Methods: Cross-sectional survey data were analyzed from a convenience sample of 96 female patients with CPP recruited from a women’s health clinic (mean age=33, 59% White non-Hispanic, 62% married or cohabitating, 61.5% completed post-high school degree). Prevalence of HBT and LBT were 65.2% and 45.6%, respectively. Parallel mediation analyses were conducted using bootstrapped bias-corrected 95% confidence intervals calculated from 5,000 samples. These examined indirect relationships between mental and physical HRQOL and retrospective exposure to childhood HBT and LBT, as mediated by dissociation, shame, and PTSD.
Results: Dissociation mediated relationships between childhood HBT and current mental (b=-.39, Bootstrapped SE=.20, 95% Bootstrapped CI: [-.87, -.89]) and physical (b=-.61, Bootstrapped SE=.25, 95% Bootstrapped CI: [-1.67, -.19]) HRQOL. Similar results were found in relation to the mediating effect of shame on the indirect relationships between childhood HBT and mental (b=-1.65, Bootstrapped SE=.43, 95% Bootstrapped CI: [-.26, -.86]) and physical (b=-.62, Bootstrapped SE=.26, 95% Bootstrapped CI: [-1.14, -.11]) HRQOL. Shame, but not PTSD, mediated relationships between childhood LBT and current mental (b=-1.66, Bootstrapped SE=.49, 95% Bootstrapped CI: [-2.61, -.69]) and physical (b=-.85, Bootstrapped SE=.37, 95% Bootstrapped CI: [-1.60, -.14]) HRQOL.

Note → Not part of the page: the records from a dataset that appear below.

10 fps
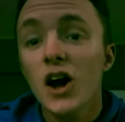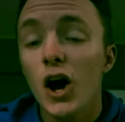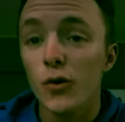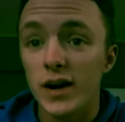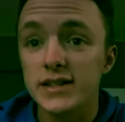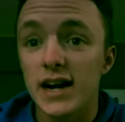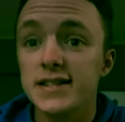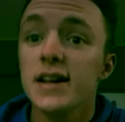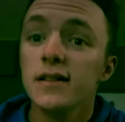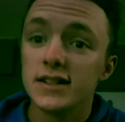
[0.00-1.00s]
Otherwise,
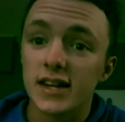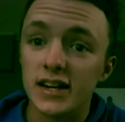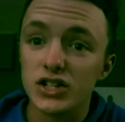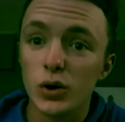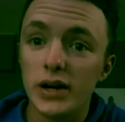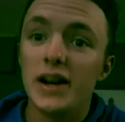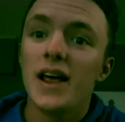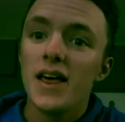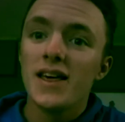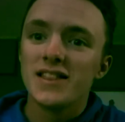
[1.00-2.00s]
guys, let's get into it.
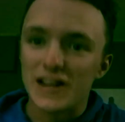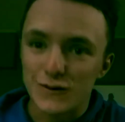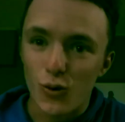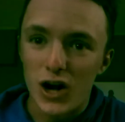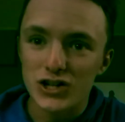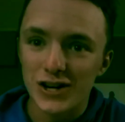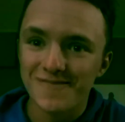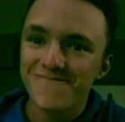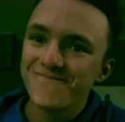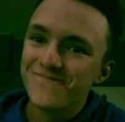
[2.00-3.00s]
Thanks for
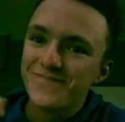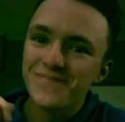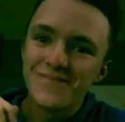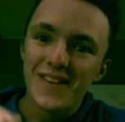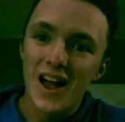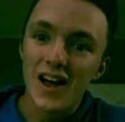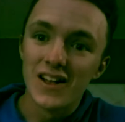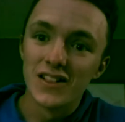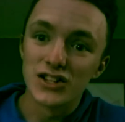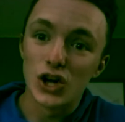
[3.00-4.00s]
watching.
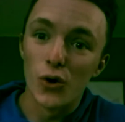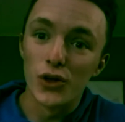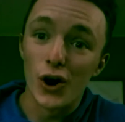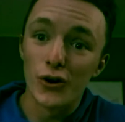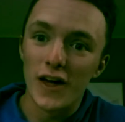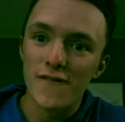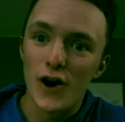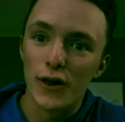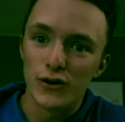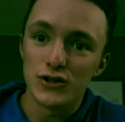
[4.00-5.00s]
Let's go with Honor Thy
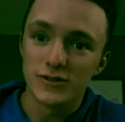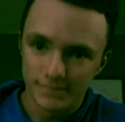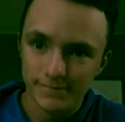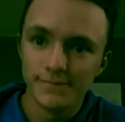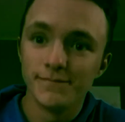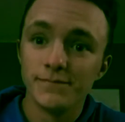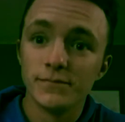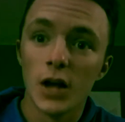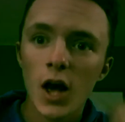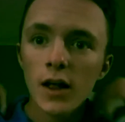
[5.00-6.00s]
Fathers.
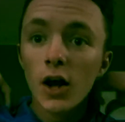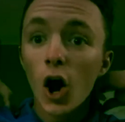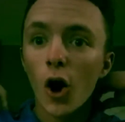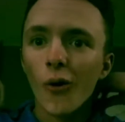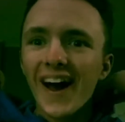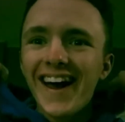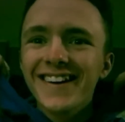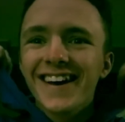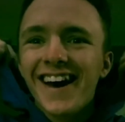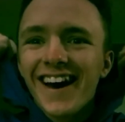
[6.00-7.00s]
Oh,
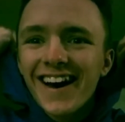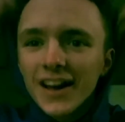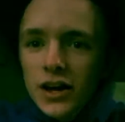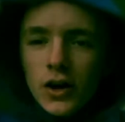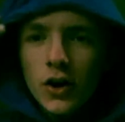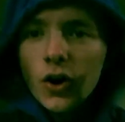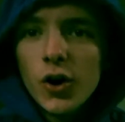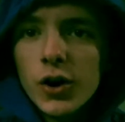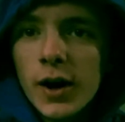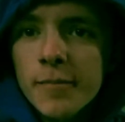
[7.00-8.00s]
and
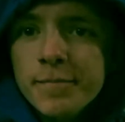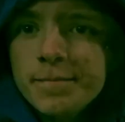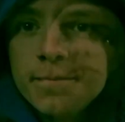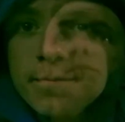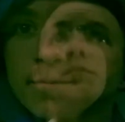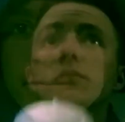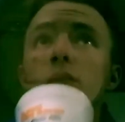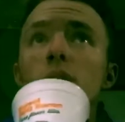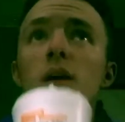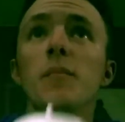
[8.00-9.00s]
hood up.
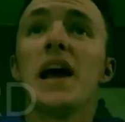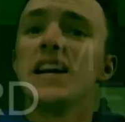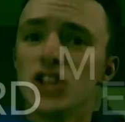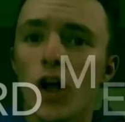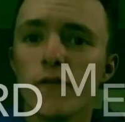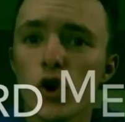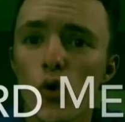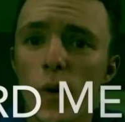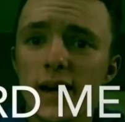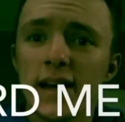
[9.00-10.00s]
My name is Oliver
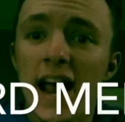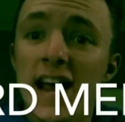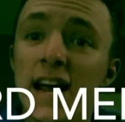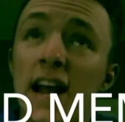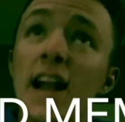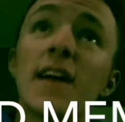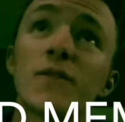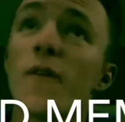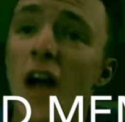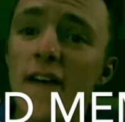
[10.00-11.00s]
Queen, and
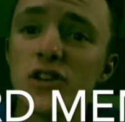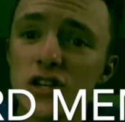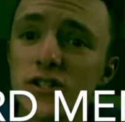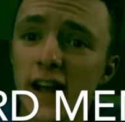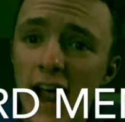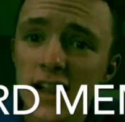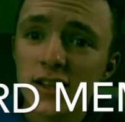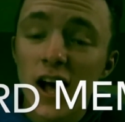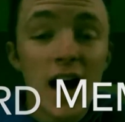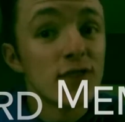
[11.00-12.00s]
after 5 years in
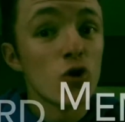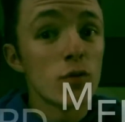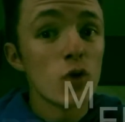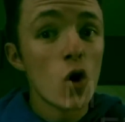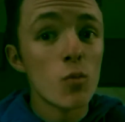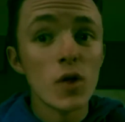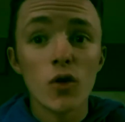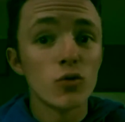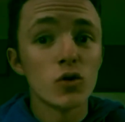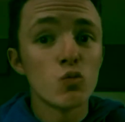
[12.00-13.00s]
hell, I returned
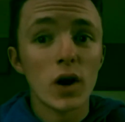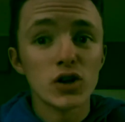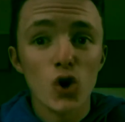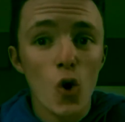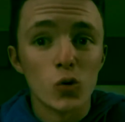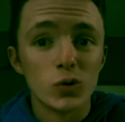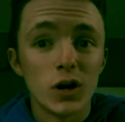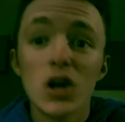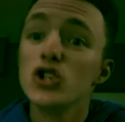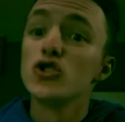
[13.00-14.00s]
home with only one
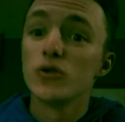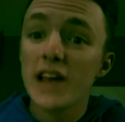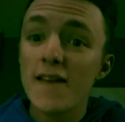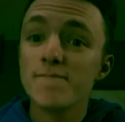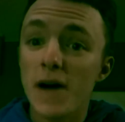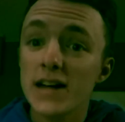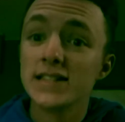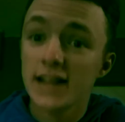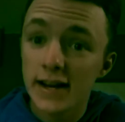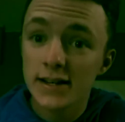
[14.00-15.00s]
goal, to save
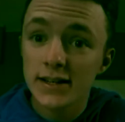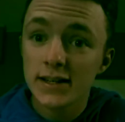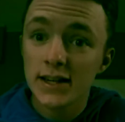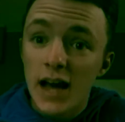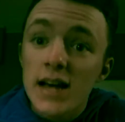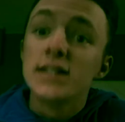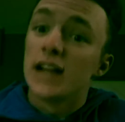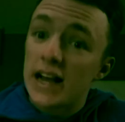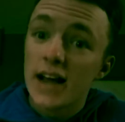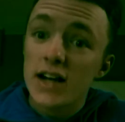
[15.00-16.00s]
my city.
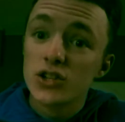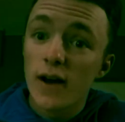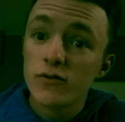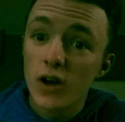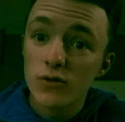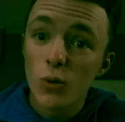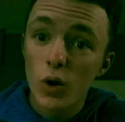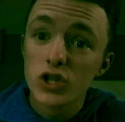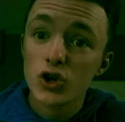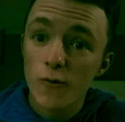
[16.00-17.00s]
Today, I fight that
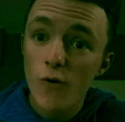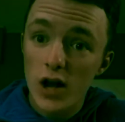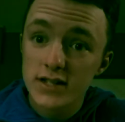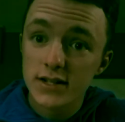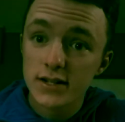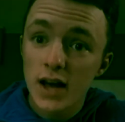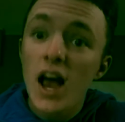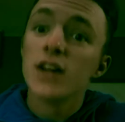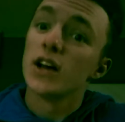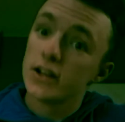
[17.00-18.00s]
war on two fronts.
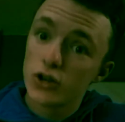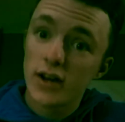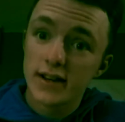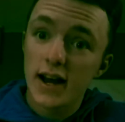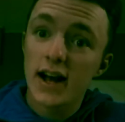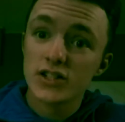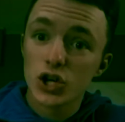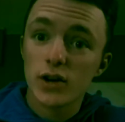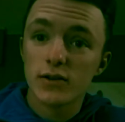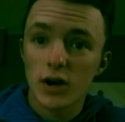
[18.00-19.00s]
By day, I
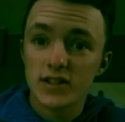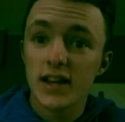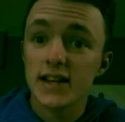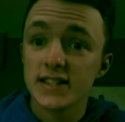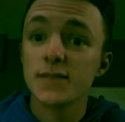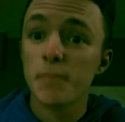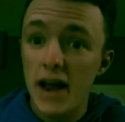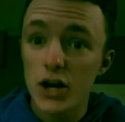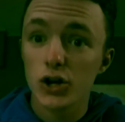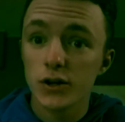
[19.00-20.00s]
lead Star City as
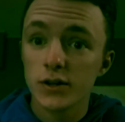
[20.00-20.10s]
its mayor.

Conclusions and Implications: Our study provides preliminary evidence that dissociation and shame negatively impact physical and mental HRQOL among women with CPP in the context of different exposures to childhood betrayal trauma. There have been increasing calls for a more holistic, trauma-informed framework for CPP diagnosis and intervention. Our findings support the incorporation of trauma screening tools that differentiate between different types of interpersonal trauma exposures (e.g., HBT vs. LBT) and symptom profiles (dissociation, shame, and PTSD) into routine care for women with CPP. This approach can help streamline services in busy gynecological clinical settings which may serve as the first opportunity for HBT-exposed women with CPP to be connected to integrated behavioral care resources. Replication studies to validate our results with larger samples and longitudinal designs are encouraged.